Ear Mites In Cats And Dogs

August 18, 2009

in Cats

Ear mites are microscopic parasites that commonly infest the ear canals of cats and dogs. Canker ear is a name that refers to having ear mites. Infestations of ear mites are highly contagious among pets.

Dogs and cats are not the only pets that can develop your mite infestations. Rabbits are also prone to ear mites. All pets in the household should be treated for ear mites if one pet gets an ear mite infestation. Otherwise, the ear my infestation can circulate among all the pets in the household that are susceptible to ear mite infections.

Even though ear mites live in the ear canal of the dog or cat, but ear mites may also be present in the pet’s environment. The ear mites can be spread to other cats and dogs in the household from sharing the same environment or through direct contact.

Signs of ear mite infestation include shaking of the head and scratching the ears. Even though some cats do not show behavioral signs of having ear mites, the discharge associated with ear mites can often be seen in the effected ears of the cat.

A veterinarian diagnoses the ear mites by examining the discharge from the ears. Your mites cause a discharge that is thick and brown or black which is often described as resembling coffee grounds. The ear mites themselves are microscopic.

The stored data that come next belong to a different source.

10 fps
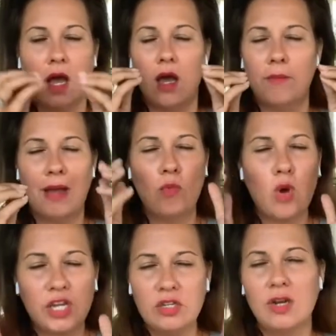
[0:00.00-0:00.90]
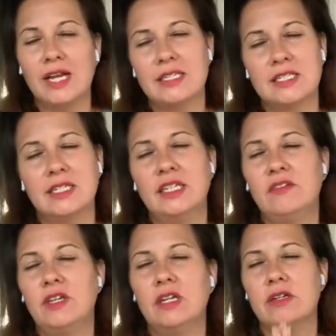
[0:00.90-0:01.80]
Um, I want you guys to leave
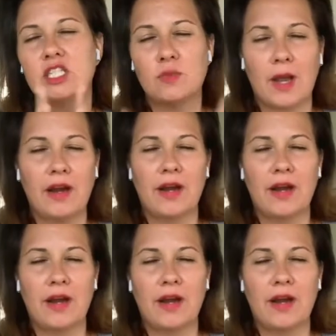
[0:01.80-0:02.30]
here inspired.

Many dog and cat owners mistakenly think that cleaning the dogs or cats ears is an effective treatment for ear mites. An anti-parasitic medication is necessary for treating ear mites. The topical, antiparasitic medication treats the current ear mite infection and helps to prevent a recurrence of the ear mite infestation.

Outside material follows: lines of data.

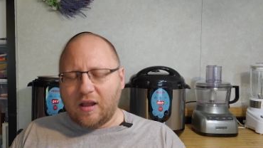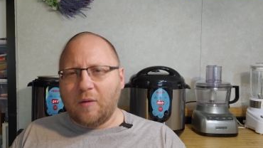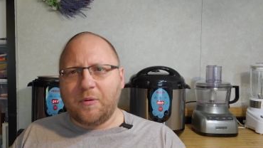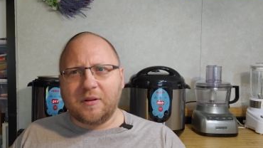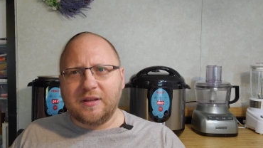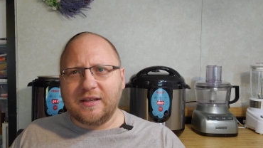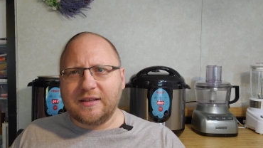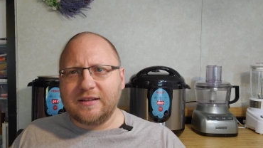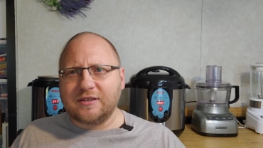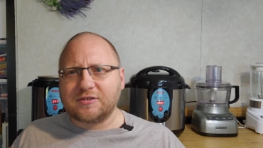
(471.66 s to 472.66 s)
I'll put a
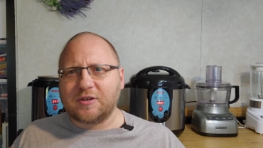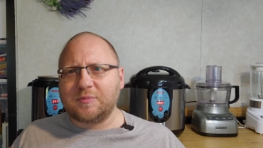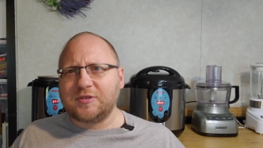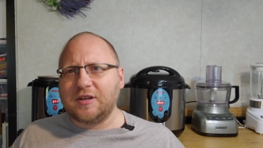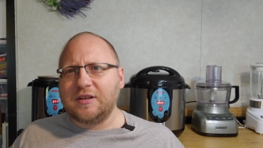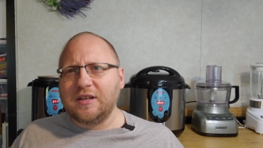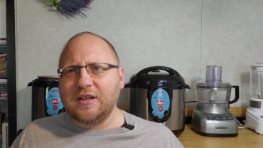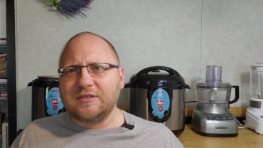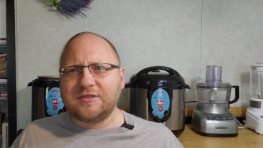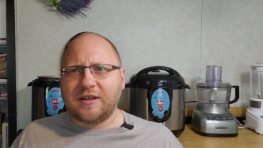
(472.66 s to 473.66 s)
link in the description.
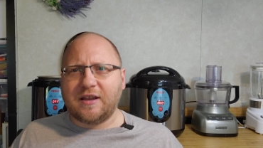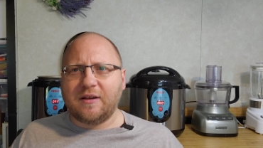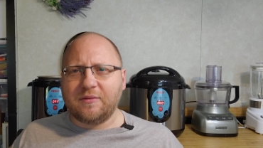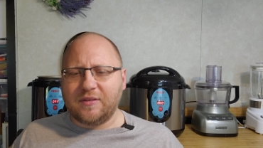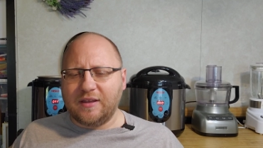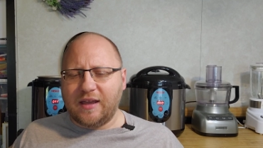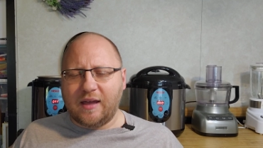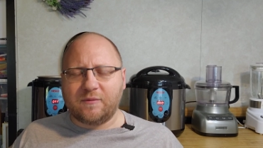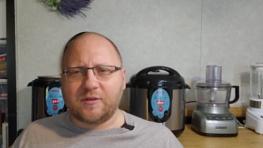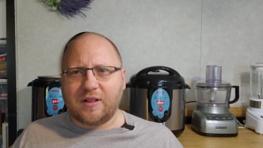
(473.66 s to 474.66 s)
Check out the
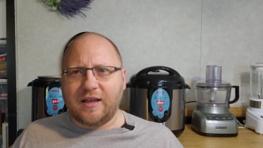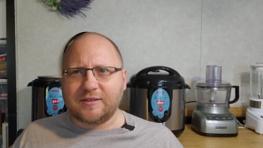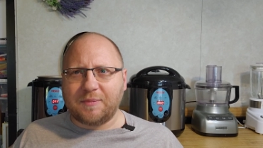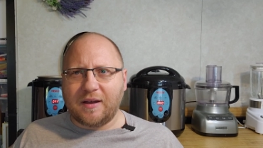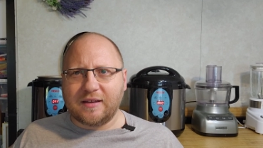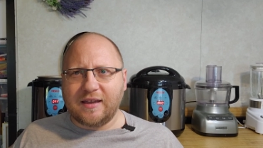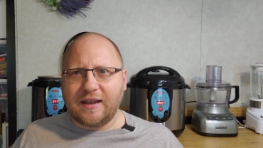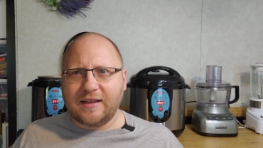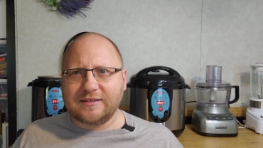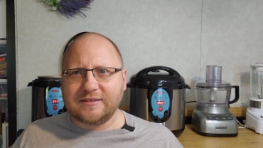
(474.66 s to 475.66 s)
After Class
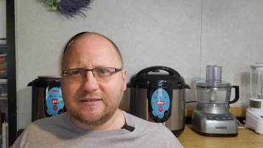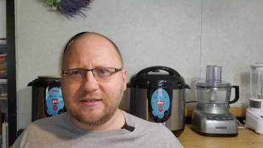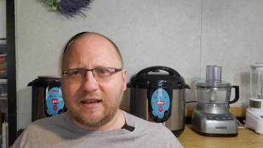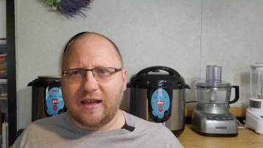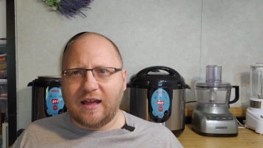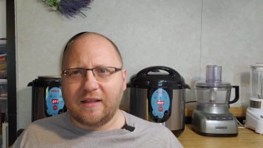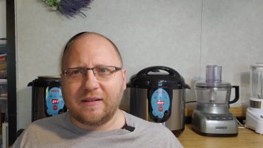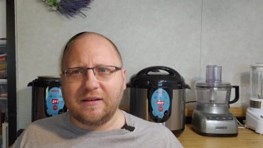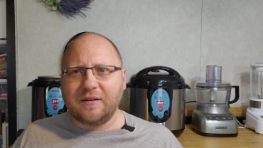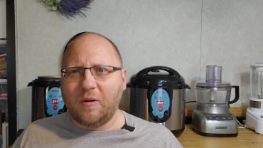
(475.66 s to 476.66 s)
podcast. Uh,
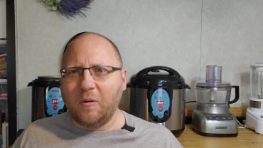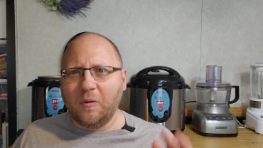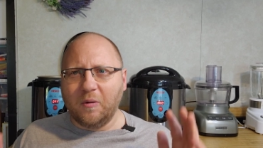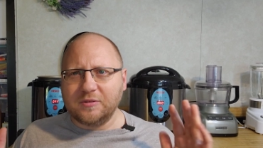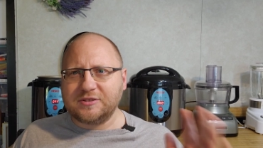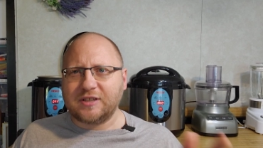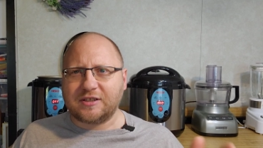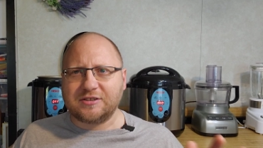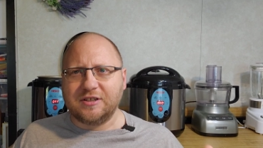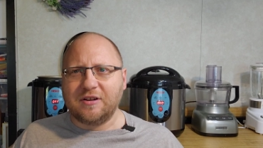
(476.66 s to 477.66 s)
they did a whole
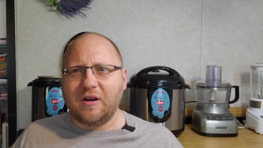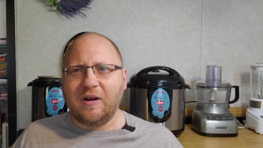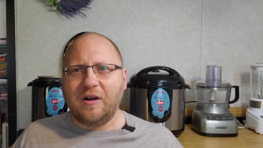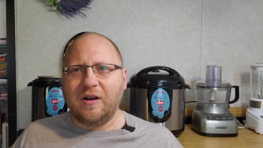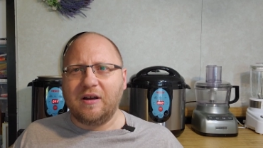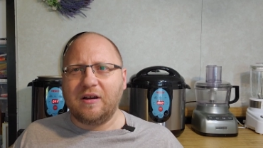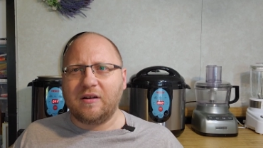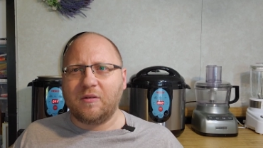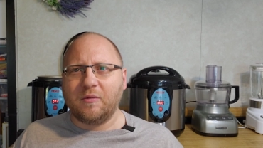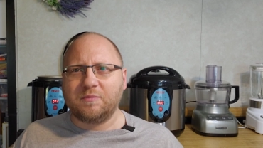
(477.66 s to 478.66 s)
section, on
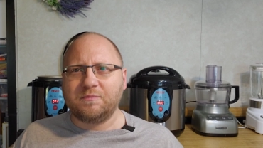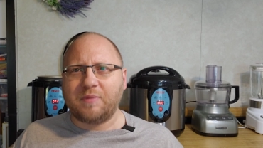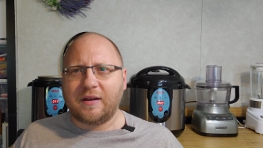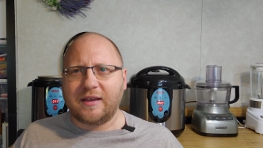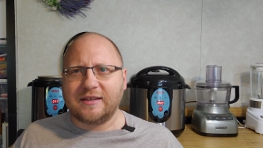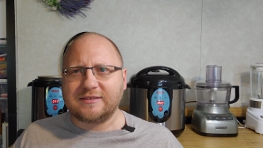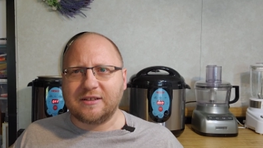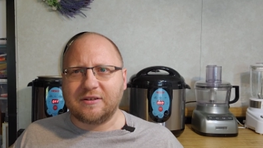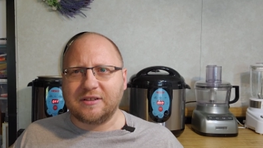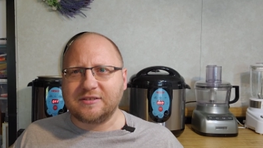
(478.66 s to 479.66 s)
our whole podcast
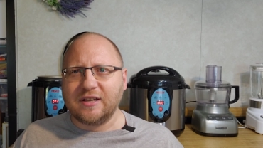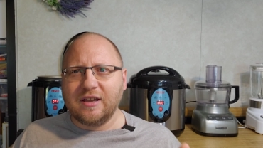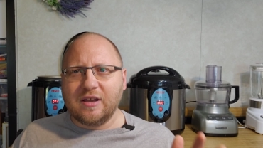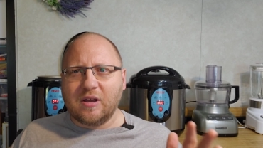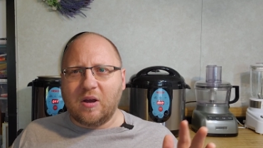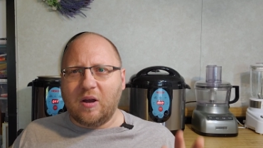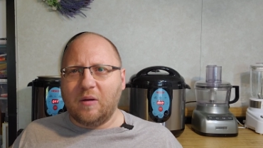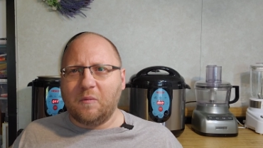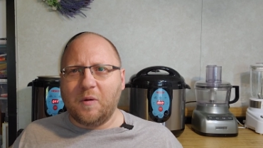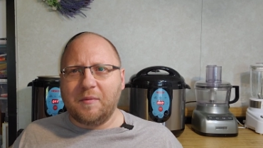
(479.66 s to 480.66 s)
series
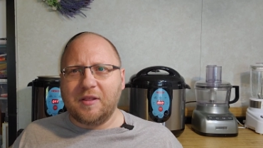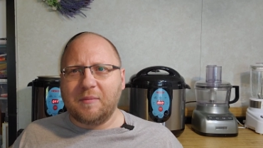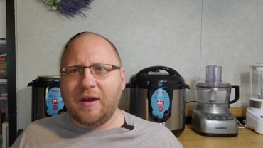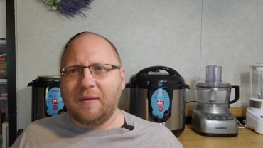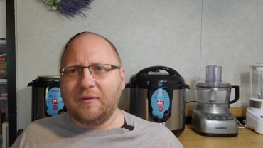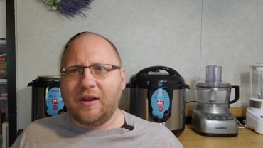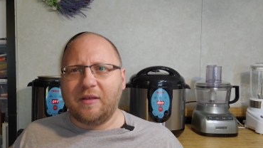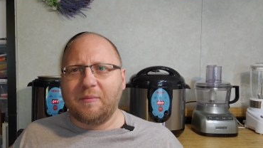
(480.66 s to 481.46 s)
on women in the Bible and how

The antiparasitic medication must be given for up to ten days. The veterinarian may want to see the cat or dog after this time to check how successful the treatment has been. The veterinarian may also want to re-examine the cat or dog weeks later to check for a reinfestation of the ear mites.

Due to scratching the ears, some cats and dogs often have minor cuts on their ears. The veterinarian may treat these cuts with an antibiotic ointment.

Having ear mites can lead to skin disease and ear infections. Extreme cases of ear mite infestation can cause complications such as a ruptured eardrum.